Monday is a special birthday. The National Kidney Foundation (NKF) was founded on November 15, 1950 by the parents of a toddler stricken with what was then called nephrosis. It was incurable. In 1950 if your kidneys failed, you died. NKF was there in the early days to support patients and their families.

Over the past sixty years, there has been a revolution in treatment and detection. Kidney failure became treatable with the advent of the first successful kidney transplant in 1954. This was followed by the invention of the Teflon shunt in 1964 that made access to a patient’s blood possible and dialysis that performs the kidney’s job of cleaning the blood became routine.

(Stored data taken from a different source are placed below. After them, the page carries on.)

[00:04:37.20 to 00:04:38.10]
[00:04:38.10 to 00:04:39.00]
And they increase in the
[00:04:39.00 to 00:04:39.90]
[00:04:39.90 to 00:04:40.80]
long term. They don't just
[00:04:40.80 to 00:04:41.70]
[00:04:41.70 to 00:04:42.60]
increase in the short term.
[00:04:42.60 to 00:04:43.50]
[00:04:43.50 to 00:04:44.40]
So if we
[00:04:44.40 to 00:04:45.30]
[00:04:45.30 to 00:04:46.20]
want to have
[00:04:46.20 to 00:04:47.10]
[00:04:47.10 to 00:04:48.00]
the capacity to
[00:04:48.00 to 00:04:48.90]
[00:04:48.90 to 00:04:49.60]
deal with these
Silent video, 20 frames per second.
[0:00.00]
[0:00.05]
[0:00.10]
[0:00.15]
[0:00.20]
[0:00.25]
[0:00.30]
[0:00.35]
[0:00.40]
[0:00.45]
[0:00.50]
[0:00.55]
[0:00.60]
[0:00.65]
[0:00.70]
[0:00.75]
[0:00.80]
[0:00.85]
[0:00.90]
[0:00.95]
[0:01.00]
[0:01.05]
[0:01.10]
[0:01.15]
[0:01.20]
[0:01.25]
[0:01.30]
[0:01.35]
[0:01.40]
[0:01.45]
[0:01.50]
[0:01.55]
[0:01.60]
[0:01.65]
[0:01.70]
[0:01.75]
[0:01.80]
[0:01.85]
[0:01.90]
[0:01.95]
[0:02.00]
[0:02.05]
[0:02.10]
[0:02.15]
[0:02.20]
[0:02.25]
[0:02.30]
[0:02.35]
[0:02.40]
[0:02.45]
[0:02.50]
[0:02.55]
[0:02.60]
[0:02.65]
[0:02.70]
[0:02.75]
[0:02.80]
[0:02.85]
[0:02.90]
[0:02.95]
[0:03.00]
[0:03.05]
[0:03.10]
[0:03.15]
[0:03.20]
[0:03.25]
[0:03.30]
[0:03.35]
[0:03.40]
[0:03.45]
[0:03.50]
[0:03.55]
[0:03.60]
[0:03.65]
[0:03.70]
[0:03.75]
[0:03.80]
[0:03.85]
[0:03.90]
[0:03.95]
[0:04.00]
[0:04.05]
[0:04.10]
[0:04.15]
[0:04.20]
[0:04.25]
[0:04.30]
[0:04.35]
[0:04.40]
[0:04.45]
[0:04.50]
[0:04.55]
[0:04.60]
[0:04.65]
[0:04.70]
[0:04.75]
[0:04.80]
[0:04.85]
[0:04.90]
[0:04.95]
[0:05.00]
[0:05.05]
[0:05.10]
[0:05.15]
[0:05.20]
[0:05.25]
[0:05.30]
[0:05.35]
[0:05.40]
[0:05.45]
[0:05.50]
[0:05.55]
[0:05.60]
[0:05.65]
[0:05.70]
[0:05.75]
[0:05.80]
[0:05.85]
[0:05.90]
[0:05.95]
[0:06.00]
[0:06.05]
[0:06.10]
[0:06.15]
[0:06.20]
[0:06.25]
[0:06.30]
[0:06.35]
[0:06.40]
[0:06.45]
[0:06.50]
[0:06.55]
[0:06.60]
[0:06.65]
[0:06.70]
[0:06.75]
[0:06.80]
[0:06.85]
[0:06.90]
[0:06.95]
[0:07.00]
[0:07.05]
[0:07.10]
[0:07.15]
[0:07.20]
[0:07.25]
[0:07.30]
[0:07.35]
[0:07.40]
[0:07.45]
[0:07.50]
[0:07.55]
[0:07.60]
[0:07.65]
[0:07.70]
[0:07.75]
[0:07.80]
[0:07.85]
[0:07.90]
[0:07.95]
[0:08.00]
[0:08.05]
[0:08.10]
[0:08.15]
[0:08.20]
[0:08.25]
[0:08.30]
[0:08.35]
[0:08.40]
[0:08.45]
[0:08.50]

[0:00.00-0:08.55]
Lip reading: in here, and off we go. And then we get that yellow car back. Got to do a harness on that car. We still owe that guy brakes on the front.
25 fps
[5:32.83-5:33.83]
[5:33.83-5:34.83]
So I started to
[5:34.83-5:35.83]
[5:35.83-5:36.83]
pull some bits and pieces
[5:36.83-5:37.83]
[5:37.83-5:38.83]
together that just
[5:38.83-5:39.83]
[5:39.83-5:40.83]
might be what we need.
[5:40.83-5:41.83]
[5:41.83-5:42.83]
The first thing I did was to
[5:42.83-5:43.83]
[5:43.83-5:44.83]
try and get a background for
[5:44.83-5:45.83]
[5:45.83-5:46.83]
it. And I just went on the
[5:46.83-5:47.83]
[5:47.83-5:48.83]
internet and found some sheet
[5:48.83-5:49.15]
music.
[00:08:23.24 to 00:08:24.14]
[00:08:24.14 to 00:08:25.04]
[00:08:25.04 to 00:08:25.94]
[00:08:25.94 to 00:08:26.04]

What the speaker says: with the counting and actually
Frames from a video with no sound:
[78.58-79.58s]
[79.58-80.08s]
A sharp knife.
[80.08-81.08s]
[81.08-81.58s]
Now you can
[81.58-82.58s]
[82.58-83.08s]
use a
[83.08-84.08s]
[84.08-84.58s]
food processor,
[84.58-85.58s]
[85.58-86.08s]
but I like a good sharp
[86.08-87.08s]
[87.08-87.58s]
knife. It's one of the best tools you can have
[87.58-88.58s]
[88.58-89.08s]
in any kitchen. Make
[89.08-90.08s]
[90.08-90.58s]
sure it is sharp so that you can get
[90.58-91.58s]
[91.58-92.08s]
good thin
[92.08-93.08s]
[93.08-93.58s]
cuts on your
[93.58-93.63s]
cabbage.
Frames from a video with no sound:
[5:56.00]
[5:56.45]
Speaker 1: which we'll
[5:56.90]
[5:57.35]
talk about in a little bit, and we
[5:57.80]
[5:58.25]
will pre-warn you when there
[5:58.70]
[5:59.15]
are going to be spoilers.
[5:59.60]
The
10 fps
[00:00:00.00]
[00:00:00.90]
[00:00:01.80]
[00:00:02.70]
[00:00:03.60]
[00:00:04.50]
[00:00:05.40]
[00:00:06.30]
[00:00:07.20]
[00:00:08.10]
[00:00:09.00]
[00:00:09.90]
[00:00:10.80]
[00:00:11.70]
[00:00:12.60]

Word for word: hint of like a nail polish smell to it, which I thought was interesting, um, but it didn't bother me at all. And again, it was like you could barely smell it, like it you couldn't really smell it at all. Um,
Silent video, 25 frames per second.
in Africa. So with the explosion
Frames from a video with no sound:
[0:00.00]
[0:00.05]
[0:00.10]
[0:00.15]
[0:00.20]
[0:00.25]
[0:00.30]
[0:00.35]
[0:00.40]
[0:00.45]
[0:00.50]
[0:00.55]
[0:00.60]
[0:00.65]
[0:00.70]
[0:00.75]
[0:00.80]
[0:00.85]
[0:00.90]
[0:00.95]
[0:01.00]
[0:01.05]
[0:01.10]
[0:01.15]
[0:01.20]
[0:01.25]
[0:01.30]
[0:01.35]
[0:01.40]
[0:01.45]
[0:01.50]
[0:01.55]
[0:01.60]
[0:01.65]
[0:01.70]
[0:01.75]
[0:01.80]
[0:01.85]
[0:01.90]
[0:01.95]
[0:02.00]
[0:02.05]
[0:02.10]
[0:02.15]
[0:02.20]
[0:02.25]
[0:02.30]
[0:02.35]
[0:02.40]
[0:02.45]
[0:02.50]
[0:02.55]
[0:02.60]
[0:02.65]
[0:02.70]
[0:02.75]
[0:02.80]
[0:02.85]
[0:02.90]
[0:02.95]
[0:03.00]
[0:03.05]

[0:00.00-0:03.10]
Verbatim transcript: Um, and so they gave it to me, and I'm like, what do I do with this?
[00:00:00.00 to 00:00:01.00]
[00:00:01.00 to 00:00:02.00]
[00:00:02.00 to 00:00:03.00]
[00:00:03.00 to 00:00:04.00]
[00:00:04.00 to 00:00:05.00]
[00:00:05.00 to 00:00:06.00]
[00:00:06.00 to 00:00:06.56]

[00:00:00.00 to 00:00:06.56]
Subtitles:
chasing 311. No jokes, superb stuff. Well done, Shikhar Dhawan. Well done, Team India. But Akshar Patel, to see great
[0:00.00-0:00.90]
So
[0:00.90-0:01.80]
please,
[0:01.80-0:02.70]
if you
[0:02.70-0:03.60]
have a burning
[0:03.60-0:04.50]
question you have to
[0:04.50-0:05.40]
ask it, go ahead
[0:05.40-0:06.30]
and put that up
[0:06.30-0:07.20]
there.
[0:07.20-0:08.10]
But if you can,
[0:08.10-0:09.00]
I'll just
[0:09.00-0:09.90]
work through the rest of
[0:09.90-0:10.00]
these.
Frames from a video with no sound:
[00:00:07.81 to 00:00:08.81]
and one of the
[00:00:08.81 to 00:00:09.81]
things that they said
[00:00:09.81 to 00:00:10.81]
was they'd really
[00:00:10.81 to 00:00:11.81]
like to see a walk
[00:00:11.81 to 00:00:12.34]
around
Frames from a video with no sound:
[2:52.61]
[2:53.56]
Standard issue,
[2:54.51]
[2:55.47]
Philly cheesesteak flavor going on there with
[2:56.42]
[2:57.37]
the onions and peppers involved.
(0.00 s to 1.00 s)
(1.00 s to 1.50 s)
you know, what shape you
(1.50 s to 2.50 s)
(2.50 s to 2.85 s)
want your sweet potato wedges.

Today, 565,000 Americans with kidney failure live, work, and enjoy life because of these life-saving treatments.

Scientists have learned that kidney disease is progressive so detection and medical intervention can start early, well before kidneys fail. 26 million people, many with diabetes or high blood pressure, have kidney disease. The NKF now educates about kidney health and provides free screenings for thousands at risk for kidney disease through our Kidney Early Evaluation Program (KEEP).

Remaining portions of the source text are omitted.